##### Data provided #####
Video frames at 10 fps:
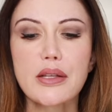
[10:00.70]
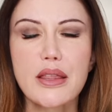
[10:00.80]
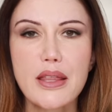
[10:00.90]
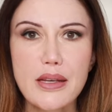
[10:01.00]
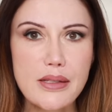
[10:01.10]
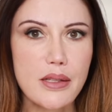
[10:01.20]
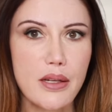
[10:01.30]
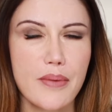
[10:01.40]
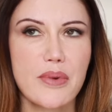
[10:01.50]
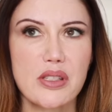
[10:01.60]
This
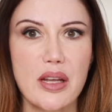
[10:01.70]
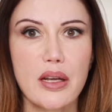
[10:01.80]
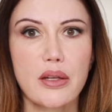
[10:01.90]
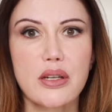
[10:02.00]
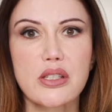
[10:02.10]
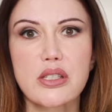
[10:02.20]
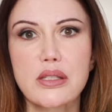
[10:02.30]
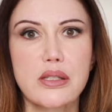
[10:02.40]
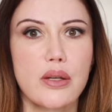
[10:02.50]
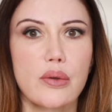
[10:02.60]
look in particular is
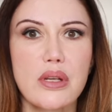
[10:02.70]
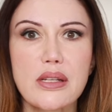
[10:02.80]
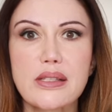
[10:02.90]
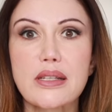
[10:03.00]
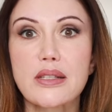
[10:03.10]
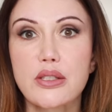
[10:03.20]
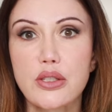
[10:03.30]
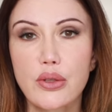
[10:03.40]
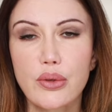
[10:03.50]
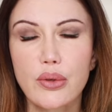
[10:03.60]
just so easy to
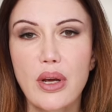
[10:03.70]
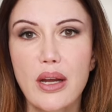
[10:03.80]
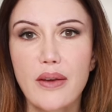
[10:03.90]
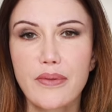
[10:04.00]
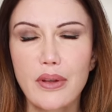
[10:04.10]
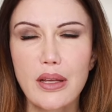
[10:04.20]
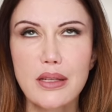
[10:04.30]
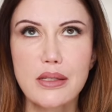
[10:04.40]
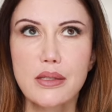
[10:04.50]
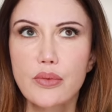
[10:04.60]
do, and I feel like
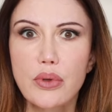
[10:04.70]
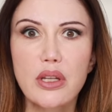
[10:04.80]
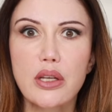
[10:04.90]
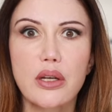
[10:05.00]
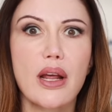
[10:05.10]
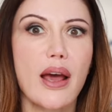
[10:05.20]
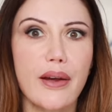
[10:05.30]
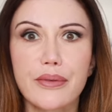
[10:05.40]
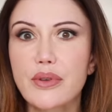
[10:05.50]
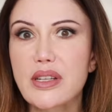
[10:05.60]
this is a really good
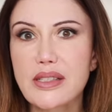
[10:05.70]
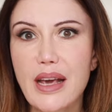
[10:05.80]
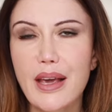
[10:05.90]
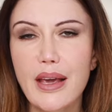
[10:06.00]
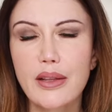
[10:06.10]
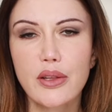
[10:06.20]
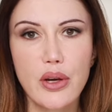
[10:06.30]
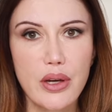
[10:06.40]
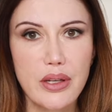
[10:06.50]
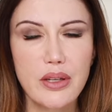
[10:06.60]
everyday
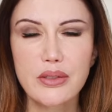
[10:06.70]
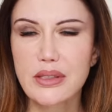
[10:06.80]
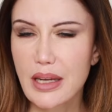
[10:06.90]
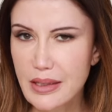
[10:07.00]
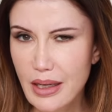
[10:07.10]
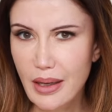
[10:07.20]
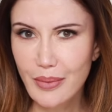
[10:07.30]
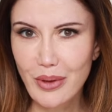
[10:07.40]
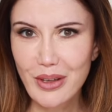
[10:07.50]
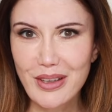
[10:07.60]
look,
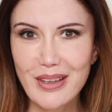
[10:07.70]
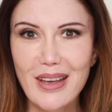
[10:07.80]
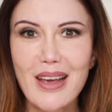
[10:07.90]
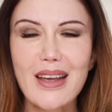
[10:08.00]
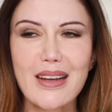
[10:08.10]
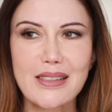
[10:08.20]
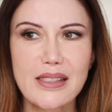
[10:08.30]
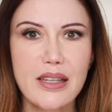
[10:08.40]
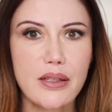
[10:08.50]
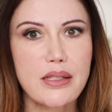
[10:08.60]
daytime look. It's
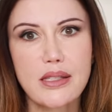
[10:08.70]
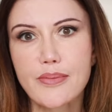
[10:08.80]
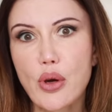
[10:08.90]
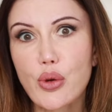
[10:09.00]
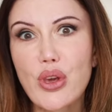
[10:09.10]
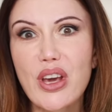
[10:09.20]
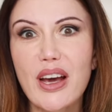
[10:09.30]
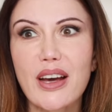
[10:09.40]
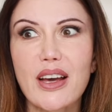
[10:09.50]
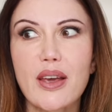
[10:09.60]
still a smoky
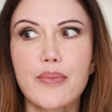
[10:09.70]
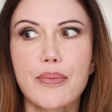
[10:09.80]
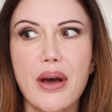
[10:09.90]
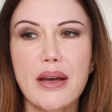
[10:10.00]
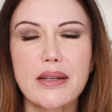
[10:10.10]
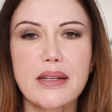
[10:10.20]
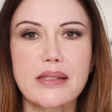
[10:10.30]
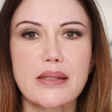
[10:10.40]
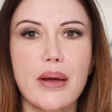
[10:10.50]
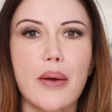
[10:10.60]
eye, but
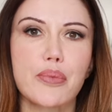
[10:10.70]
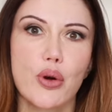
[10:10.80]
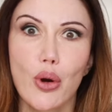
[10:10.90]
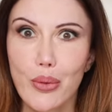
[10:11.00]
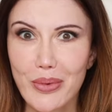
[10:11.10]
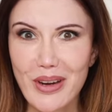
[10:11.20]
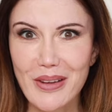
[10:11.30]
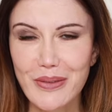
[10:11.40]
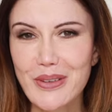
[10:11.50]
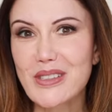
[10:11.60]
it's
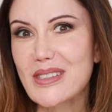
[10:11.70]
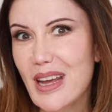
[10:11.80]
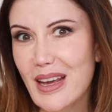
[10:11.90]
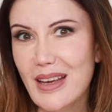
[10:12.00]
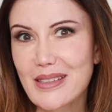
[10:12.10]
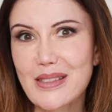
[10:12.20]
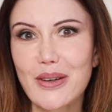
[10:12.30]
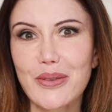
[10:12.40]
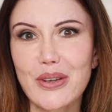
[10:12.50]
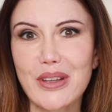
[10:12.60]
appropriate for day. So
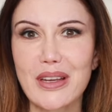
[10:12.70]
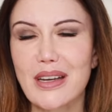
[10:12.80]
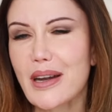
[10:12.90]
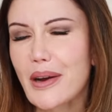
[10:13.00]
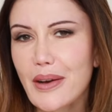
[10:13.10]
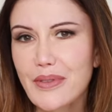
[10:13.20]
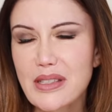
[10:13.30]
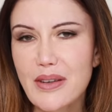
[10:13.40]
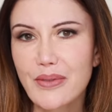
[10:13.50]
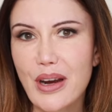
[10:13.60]
if you're like in an
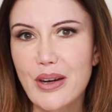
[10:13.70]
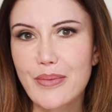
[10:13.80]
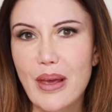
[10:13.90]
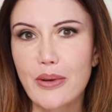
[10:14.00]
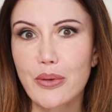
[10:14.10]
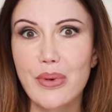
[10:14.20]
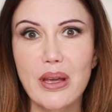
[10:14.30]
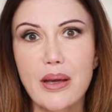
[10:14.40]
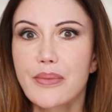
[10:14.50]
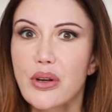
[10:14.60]
office environment or
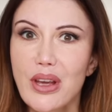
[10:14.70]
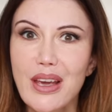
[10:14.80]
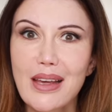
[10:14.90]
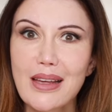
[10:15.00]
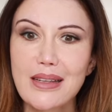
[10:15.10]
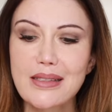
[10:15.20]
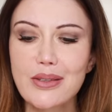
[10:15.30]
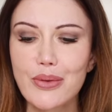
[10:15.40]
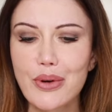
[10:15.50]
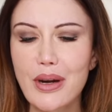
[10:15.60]
picking up your kids
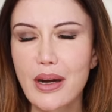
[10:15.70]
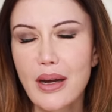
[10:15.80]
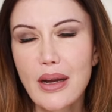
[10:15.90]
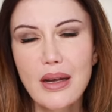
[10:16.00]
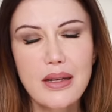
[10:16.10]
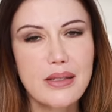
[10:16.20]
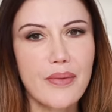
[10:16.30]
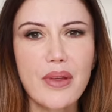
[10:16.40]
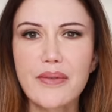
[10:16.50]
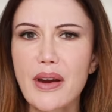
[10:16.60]
or
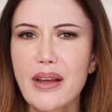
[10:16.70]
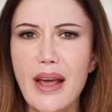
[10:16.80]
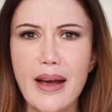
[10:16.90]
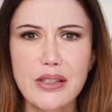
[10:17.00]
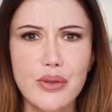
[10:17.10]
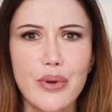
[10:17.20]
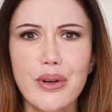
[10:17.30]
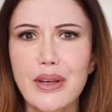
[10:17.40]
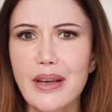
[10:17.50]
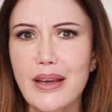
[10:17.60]
something very
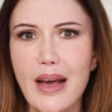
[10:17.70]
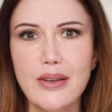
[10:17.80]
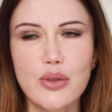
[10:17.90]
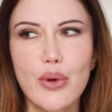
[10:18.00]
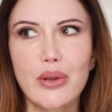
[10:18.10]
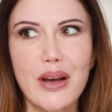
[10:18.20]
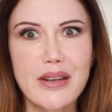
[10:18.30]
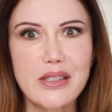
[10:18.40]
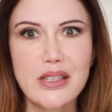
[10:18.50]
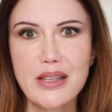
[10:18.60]
casual, like a casual
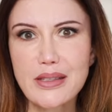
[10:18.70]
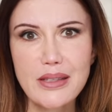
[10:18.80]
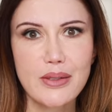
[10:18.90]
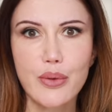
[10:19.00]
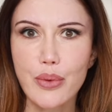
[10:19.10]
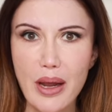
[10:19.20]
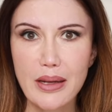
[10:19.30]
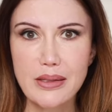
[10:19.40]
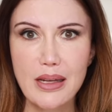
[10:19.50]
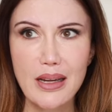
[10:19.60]
lunch, this is
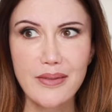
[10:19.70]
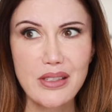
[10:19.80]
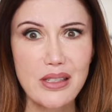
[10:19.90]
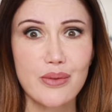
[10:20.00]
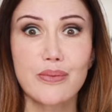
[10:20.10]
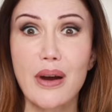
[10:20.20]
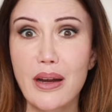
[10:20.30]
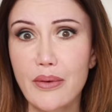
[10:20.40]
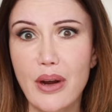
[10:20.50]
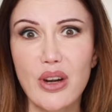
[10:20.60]
great. And even just
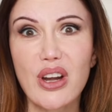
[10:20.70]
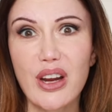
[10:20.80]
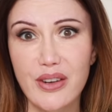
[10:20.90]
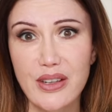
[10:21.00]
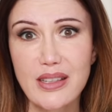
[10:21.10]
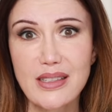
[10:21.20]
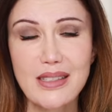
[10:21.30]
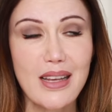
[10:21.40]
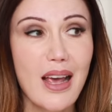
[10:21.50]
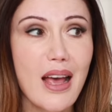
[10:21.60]
running around on
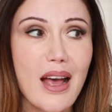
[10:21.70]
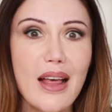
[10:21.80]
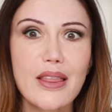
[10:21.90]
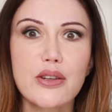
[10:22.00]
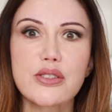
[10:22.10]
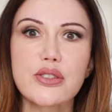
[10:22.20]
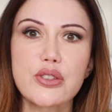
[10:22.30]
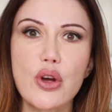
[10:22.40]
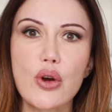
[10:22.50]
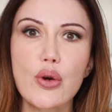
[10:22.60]
errands, there's
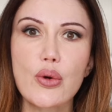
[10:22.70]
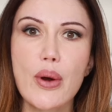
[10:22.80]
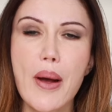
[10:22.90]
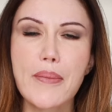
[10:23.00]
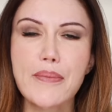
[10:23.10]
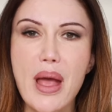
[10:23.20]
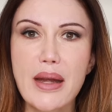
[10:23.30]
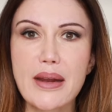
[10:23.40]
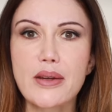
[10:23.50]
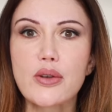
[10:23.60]
so
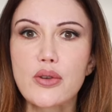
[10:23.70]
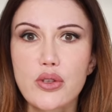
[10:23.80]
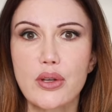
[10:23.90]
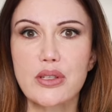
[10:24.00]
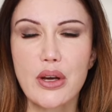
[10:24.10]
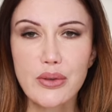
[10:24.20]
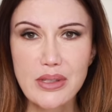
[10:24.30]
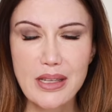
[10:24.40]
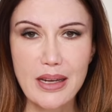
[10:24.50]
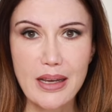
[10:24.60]
many neutral
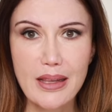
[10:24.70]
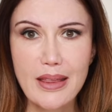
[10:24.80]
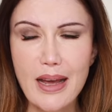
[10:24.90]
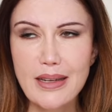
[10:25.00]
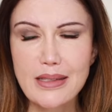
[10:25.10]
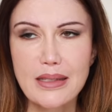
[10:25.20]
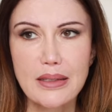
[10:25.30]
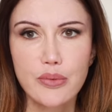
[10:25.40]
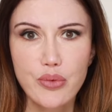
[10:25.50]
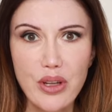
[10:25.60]
tones in it that it
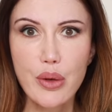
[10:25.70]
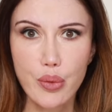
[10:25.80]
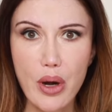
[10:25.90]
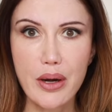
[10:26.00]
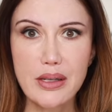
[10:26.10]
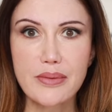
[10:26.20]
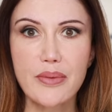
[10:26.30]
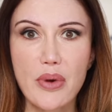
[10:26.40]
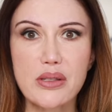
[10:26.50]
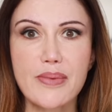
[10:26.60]
really works with
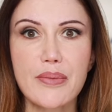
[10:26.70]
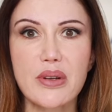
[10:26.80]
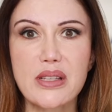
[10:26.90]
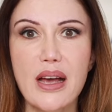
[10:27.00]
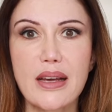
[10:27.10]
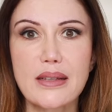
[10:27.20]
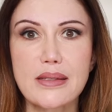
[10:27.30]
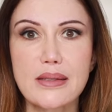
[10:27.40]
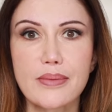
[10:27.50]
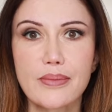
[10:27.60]
most people's
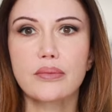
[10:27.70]
eyes.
#####
== Instructions to follow ==
Excluding every picture, write out each record word for word.

== Response area ==
Video frames at 10 fps:
[10:00.70]
[10:00.80]
[10:00.90]
[10:01.00]
[10:01.10]
[10:01.20]
[10:01.30]
[10:01.40]
[10:01.50]
[10:01.60]
This
[10:01.70]
[10:01.80]
[10:01.90]
[10:02.00]
[10:02.10]
[10:02.20]
[10:02.30]
[10:02.40]
[10:02.50]
[10:02.60]
look in particular is
[10:02.70]
[10:02.80]
[10:02.90]
[10:03.00]
[10:03.10]
[10:03.20]
[10:03.30]
[10:03.40]
[10:03.50]
[10:03.60]
just so easy to
[10:03.70]
[10:03.80]
[10:03.90]
[10:04.00]
[10:04.10]
[10:04.20]
[10:04.30]
[10:04.40]
[10:04.50]
[10:04.60]
do, and I feel like
[10:04.70]
[10:04.80]
[10:04.90]
[10:05.00]
[10:05.10]
[10:05.20]
[10:05.30]
[10:05.40]
[10:05.50]
[10:05.60]
this is a really good
[10:05.70]
[10:05.80]
[10:05.90]
[10:06.00]
[10:06.10]
[10:06.20]
[10:06.30]
[10:06.40]
[10:06.50]
[10:06.60]
everyday
[10:06.70]
[10:06.80]
[10:06.90]
[10:07.00]
[10:07.10]
[10:07.20]
[10:07.30]
[10:07.40]
[10:07.50]
[10:07.60]
look,
[10:07.70]
[10:07.80]
[10:07.90]
[10:08.00]
[10:08.10]
[10:08.20]
[10:08.30]
[10:08.40]
[10:08.50]
[10:08.60]
daytime look. It's
[10:08.70]
[10:08.80]
[10:08.90]
[10:09.00]
[10:09.10]
[10:09.20]
[10:09.30]
[10:09.40]
[10:09.50]
[10:09.60]
still a smoky
[10:09.70]
[10:09.80]
[10:09.90]
[10:10.00]
[10:10.10]
[10:10.20]
[10:10.30]
[10:10.40]
[10:10.50]
[10:10.60]
eye, but
[10:10.70]
[10:10.80]
[10:10.90]
[10:11.00]
[10:11.10]
[10:11.20]
[10:11.30]
[10:11.40]
[10:11.50]
[10:11.60]
it's
[10:11.70]
[10:11.80]
[10:11.90]
[10:12.00]
[10:12.10]
[10:12.20]
[10:12.30]
[10:12.40]
[10:12.50]
[10:12.60]
appropriate for day. So
[10:12.70]
[10:12.80]
[10:12.90]
[10:13.00]
[10:13.10]
[10:13.20]
[10:13.30]
[10:13.40]
[10:13.50]
[10:13.60]
if you're like in an
[10:13.70]
[10:13.80]
[10:13.90]
[10:14.00]
[10:14.10]
[10:14.20]
[10:14.30]
[10:14.40]
[10:14.50]
[10:14.60]
office environment or
[10:14.70]
[10:14.80]
[10:14.90]
[10:15.00]
[10:15.10]
[10:15.20]
[10:15.30]
[10:15.40]
[10:15.50]
[10:15.60]
picking up your kids
[10:15.70]
[10:15.80]
[10:15.90]
[10:16.00]
[10:16.10]
[10:16.20]
[10:16.30]
[10:16.40]
[10:16.50]
[10:16.60]
or
[10:16.70]
[10:16.80]
[10:16.90]
[10:17.00]
[10:17.10]
[10:17.20]
[10:17.30]
[10:17.40]
[10:17.50]
[10:17.60]
something very
[10:17.70]
[10:17.80]
[10:17.90]
[10:18.00]
[10:18.10]
[10:18.20]
[10:18.30]
[10:18.40]
[10:18.50]
[10:18.60]
casual, like a casual
[10:18.70]
[10:18.80]
[10:18.90]
[10:19.00]
[10:19.10]
[10:19.20]
[10:19.30]
[10:19.40]
[10:19.50]
[10:19.60]
lunch, this is
[10:19.70]
[10:19.80]
[10:19.90]
[10:20.00]
[10:20.10]
[10:20.20]
[10:20.30]
[10:20.40]
[10:20.50]
[10:20.60]
great. And even just
[10:20.70]
[10:20.80]
[10:20.90]
[10:21.00]
[10:21.10]
[10:21.20]
[10:21.30]
[10:21.40]
[10:21.50]
[10:21.60]
running around on
[10:21.70]
[10:21.80]
[10:21.90]
[10:22.00]
[10:22.10]
[10:22.20]
[10:22.30]
[10:22.40]
[10:22.50]
[10:22.60]
errands, there's
[10:22.70]
[10:22.80]
[10:22.90]
[10:23.00]
[10:23.10]
[10:23.20]
[10:23.30]
[10:23.40]
[10:23.50]
[10:23.60]
so
[10:23.70]
[10:23.80]
[10:23.90]
[10:24.00]
[10:24.10]
[10:24.20]
[10:24.30]
[10:24.40]
[10:24.50]
[10:24.60]
many neutral
[10:24.70]
[10:24.80]
[10:24.90]
[10:25.00]
[10:25.10]
[10:25.20]
[10:25.30]
[10:25.40]
[10:25.50]
[10:25.60]
tones in it that it
[10:25.70]
[10:25.80]
[10:25.90]
[10:26.00]
[10:26.10]
[10:26.20]
[10:26.30]
[10:26.40]
[10:26.50]
[10:26.60]
really works with
[10:26.70]
[10:26.80]
[10:26.90]
[10:27.00]
[10:27.10]
[10:27.20]
[10:27.30]
[10:27.40]
[10:27.50]
[10:27.60]
most people's
[10:27.70]
eyes.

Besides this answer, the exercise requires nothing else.